I need to load data from a csv file or an excel sheet (with rows and columns) into a two-dimensional python dict. For example, if the data in an excel sheet looks like this:
name age gender location
1 Jim 18 male China
2 Ross 18 male China
3 Cara 19 female Japan
4 Ted 18 male China
Then the output python dict should look like this:
data = {
1: {'name': 'Jim', 'age': 18, 'gender': 'male', 'location': 'China'},
2: {'name': 'Ross', 'age': 18, 'gender': 'male', 'location': 'China'},
3: {'name': 'Cara', 'age': 19, 'gender': 'female', 'location': 'Japan'},
4: {'name': 'Ted', 'age': 18, 'gender': 'male', 'location': 'China'}
}
You can see that there are a lot of duplicate infos in this 2-d dict (and for real data, it has the same condition), so I came up with an idea of developing a new dict with shared memory. To be specific, in the example above, I want my 2-d dict only save one copy of {'age': 18, 'gender': 'male', 'location': 'China'}
across multiple rows (these rows do not need to be adjacent). If we call data[1]['age']
and data[2]['age']
, it should do the lookup in the same extracted small shared dict.

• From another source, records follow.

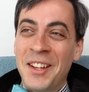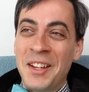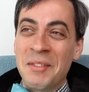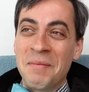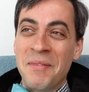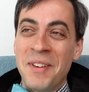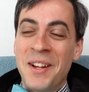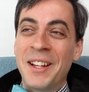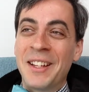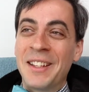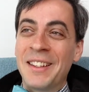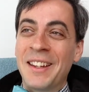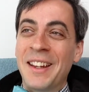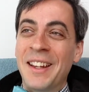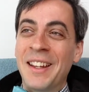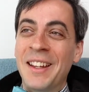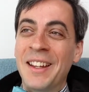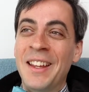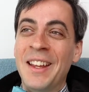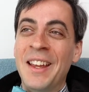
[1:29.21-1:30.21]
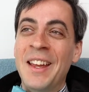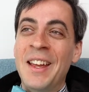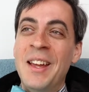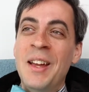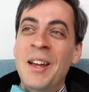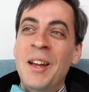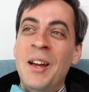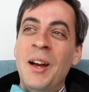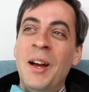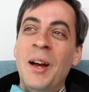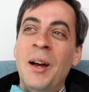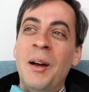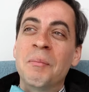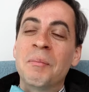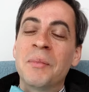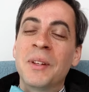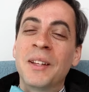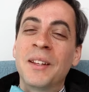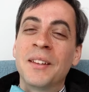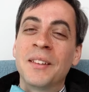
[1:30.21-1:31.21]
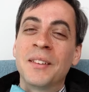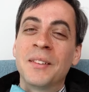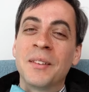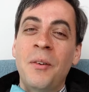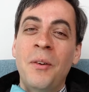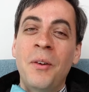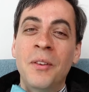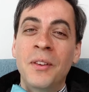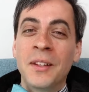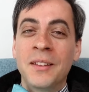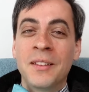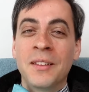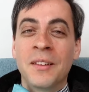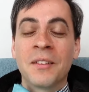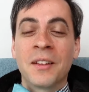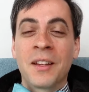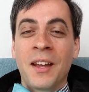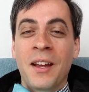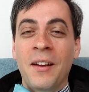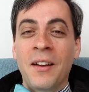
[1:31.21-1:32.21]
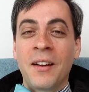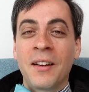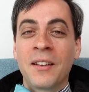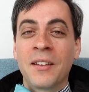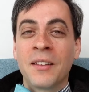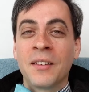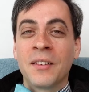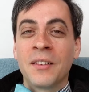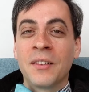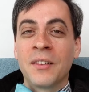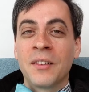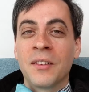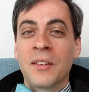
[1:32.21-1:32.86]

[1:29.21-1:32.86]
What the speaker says: in my day, because all the adult characters,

I have read the source code of python dict, and I know python dict only save pointers to keys and values (and usually for small int and string object, different pointers may point to the same object). So when I mean I want to save only one copy, I mean one copy of pointers.
Any idea about how to design this dict? Thanks very much!!!
EDIT
Sorry, I forget to mention. The data in this 2-d dict will be read-only.